Im Jahr 2009 wurden in Deutschland nach Angaben des Statistischen Bundesamtes rund 185 800 Ehen geschieden, etwa 3,2 Prozent weniger als ein Jahr zuvor. Damit wurden von 1.000 bestehenden Ehen zehn geschieden, eine weniger als 2008 aber drei mehr als 1992. Seit 1992 ist die Zahl der Scheidungen fast konstant angestiegen. Bis 2003 ging es – mit Ausnahme des Jahres 1999 – stetig berauf, von 135.000 auf 214.000. Sehr zur Freude der Rechtsanwälte. Auch deren Zahl ist nämlich seit Anfang der 1990er Jahre gestiegen, von rund 57.000 auf rund 153.000. Mit 21,6 Prozent machen Fachanwälte für Familienrecht nach denen für Arbeitsrecht die größte Gruppe unter den rund 39.000 Fachanwaltschaften. Seit 2004 ist die Entwicklung bei den Ehescheidungen allerdings mit Ausnahme des Jahres 2008 rückläufig.

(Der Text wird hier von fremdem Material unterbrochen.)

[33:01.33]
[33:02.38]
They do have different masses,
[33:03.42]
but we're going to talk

Beantragt werden die Scheidungen meistens von der Frau, nämlich in 53,3 Prozent, nur in 38,1 Prozent vom Mann. In den übrigen Fällen beantragten beide Partner die Scheidung.

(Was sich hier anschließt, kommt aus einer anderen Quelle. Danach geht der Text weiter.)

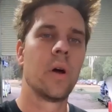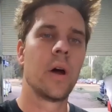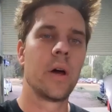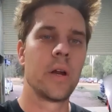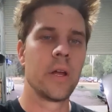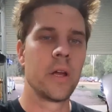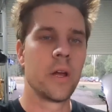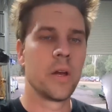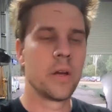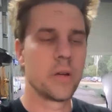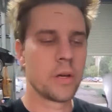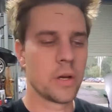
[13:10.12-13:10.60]

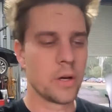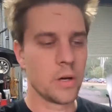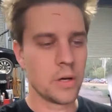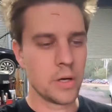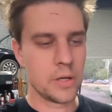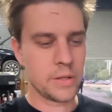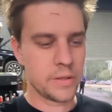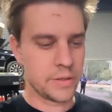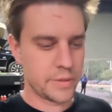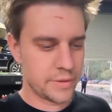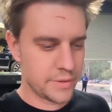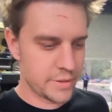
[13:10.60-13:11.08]
Rightio
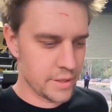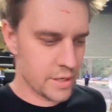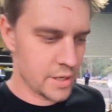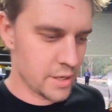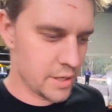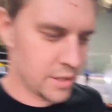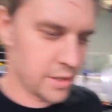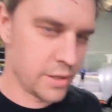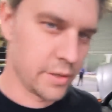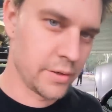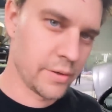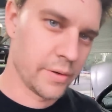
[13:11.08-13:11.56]
guys,
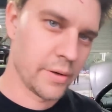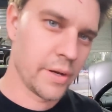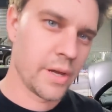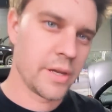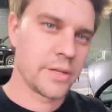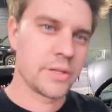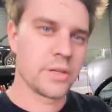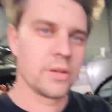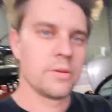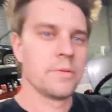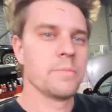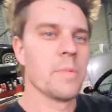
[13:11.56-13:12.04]
so
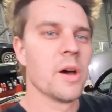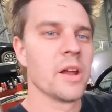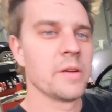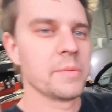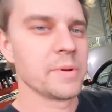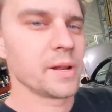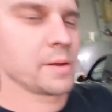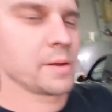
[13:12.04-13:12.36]
as you might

Schluss ist keineswegs immer im verflixten siebten Jahr. Viele Ehen werden sogar erst nach mehreren Jahrzehnten geschieden. Durchschnittlich waren frisch geschiedene Eheleute 14 Jahr und vier Monate verheiratet gewesen.Knapp die Hälfte der Geschiedenen hatte minderjährige Kinder. Betoffen waren 145.700 Kinder, rund drei Pozent weniger als im Vorjahr.

Die tatsächliche Zahl der Ehescheidungen dürfte für 2009 etwas höher liegen, da in Bayern bedingt durch technische Umstellungen bei der Datengewinnung von einer Untererfassung von schätzungsweise 1.900 Fällen auszugehen ist.